*Your instructions*.
Each line in the data must be reproduced as written, except for any picture.

Collected data entries
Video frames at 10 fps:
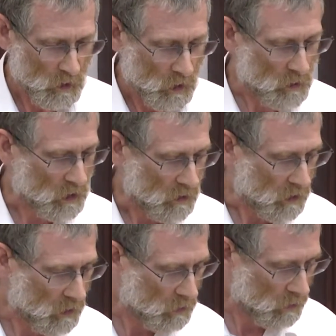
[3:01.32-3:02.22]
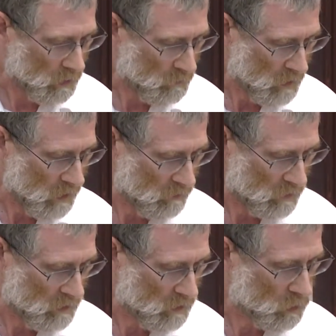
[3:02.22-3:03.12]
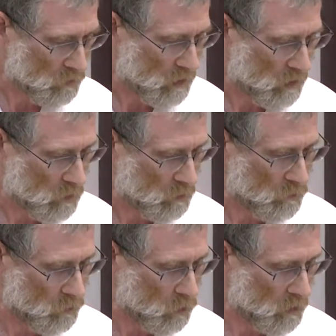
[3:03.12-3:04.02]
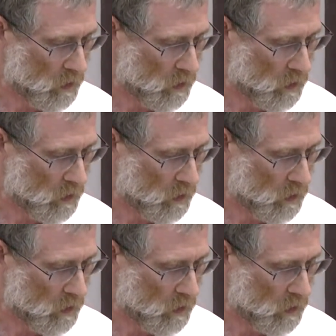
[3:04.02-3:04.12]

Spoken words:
Okay, so I've identified 4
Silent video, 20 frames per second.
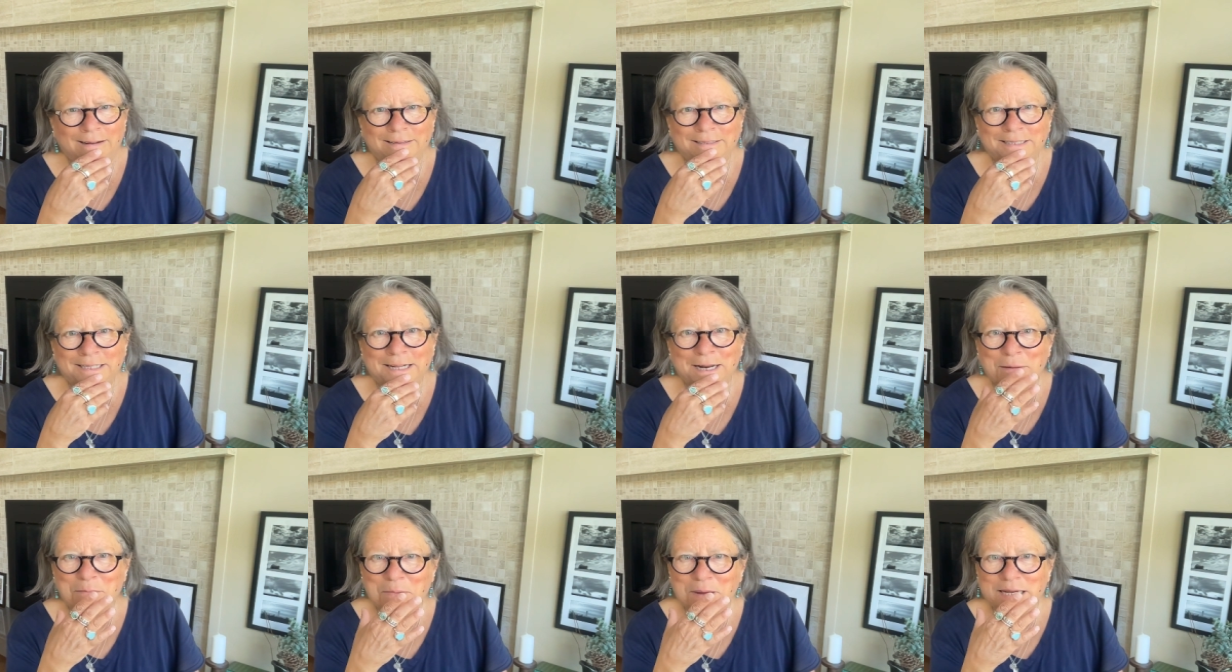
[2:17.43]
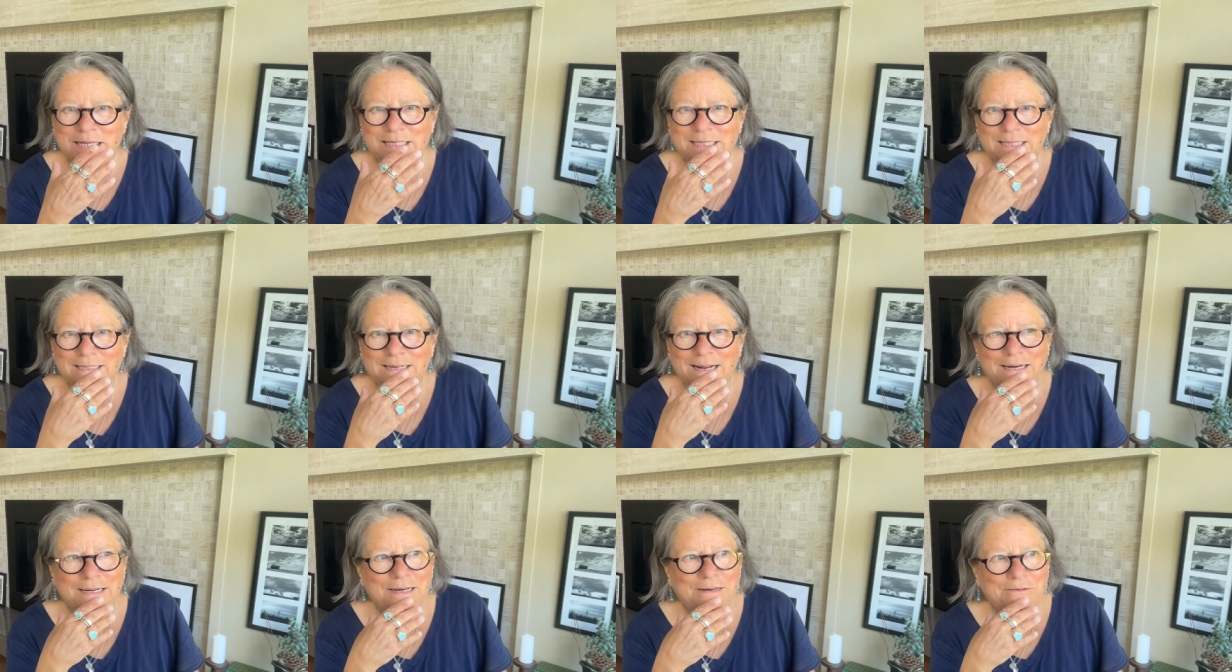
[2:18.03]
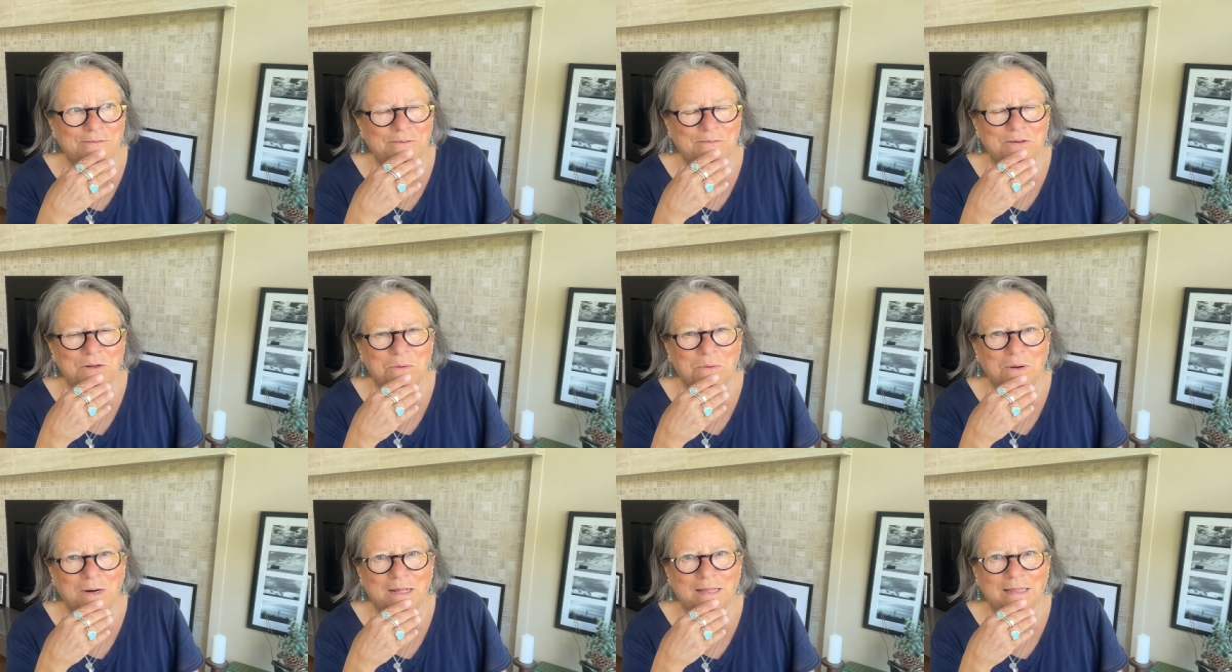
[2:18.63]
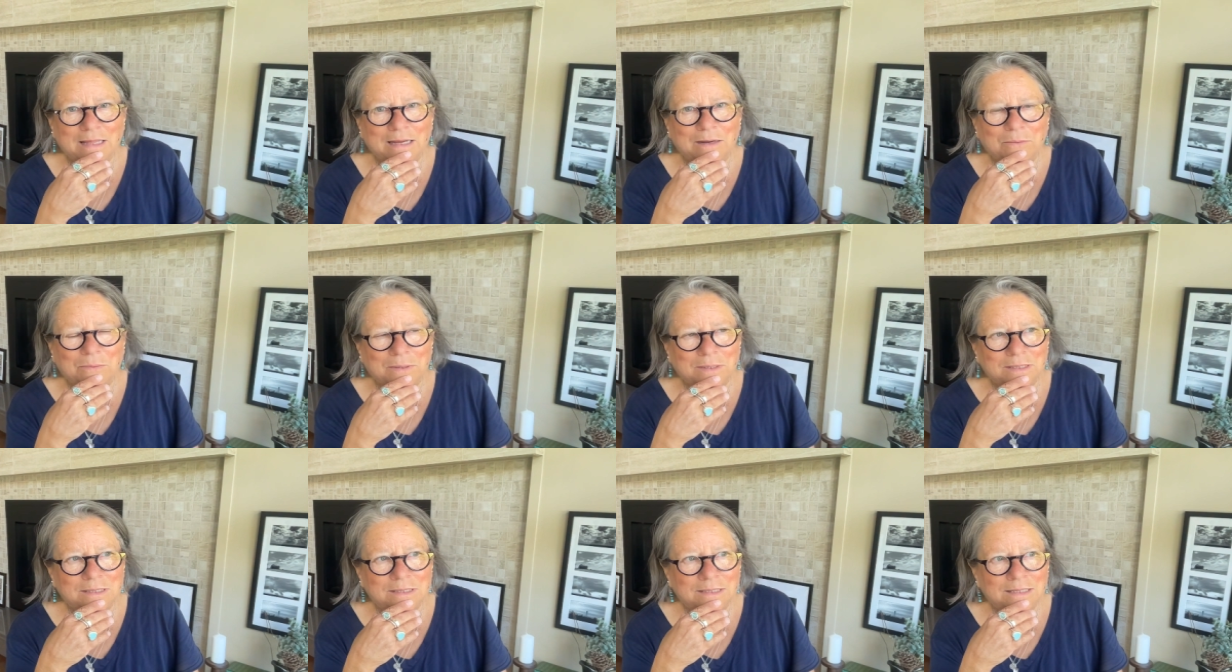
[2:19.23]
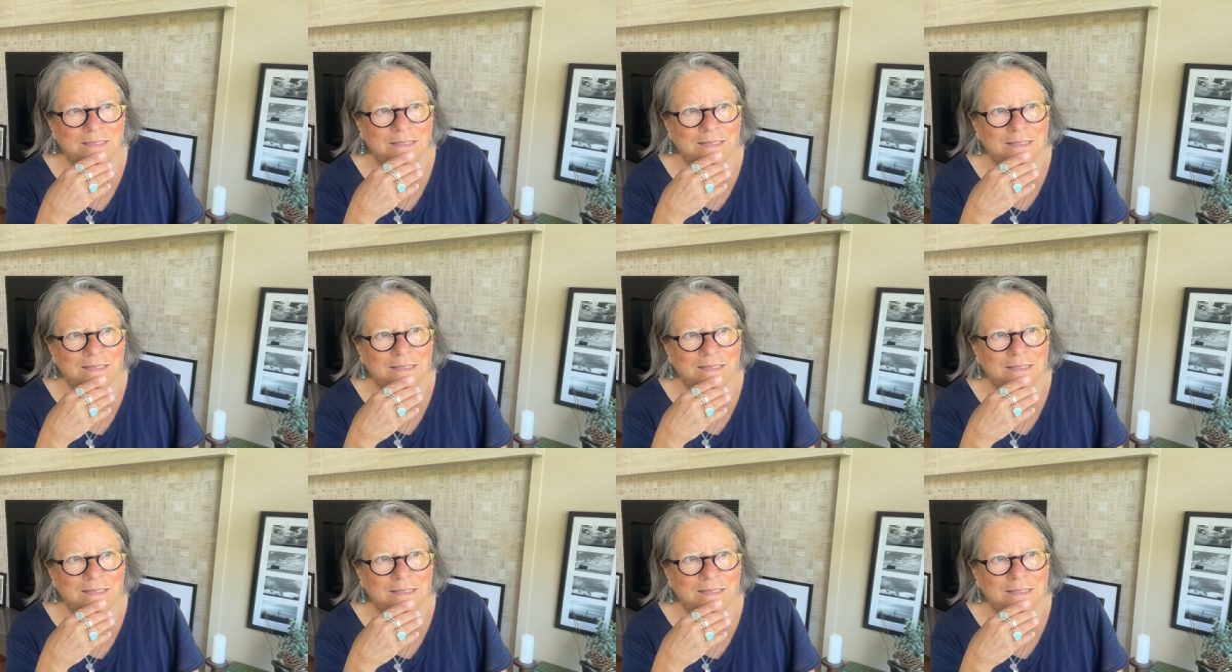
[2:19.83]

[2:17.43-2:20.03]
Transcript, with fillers: Isn't that amazing? 1951, I think it was.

*Solution to the problem*.
Video frames at 10 fps:
[3:01.32-3:02.22]
[3:02.22-3:03.12]
[3:03.12-3:04.02]
[3:04.02-3:04.12]

Spoken words:
Okay, so I've identified 4
Silent video, 20 frames per second.
[2:17.43]
[2:18.03]
[2:18.63]
[2:19.23]
[2:19.83]

[2:17.43-2:20.03]
Transcript, with fillers: Isn't that amazing? 1951, I think it was.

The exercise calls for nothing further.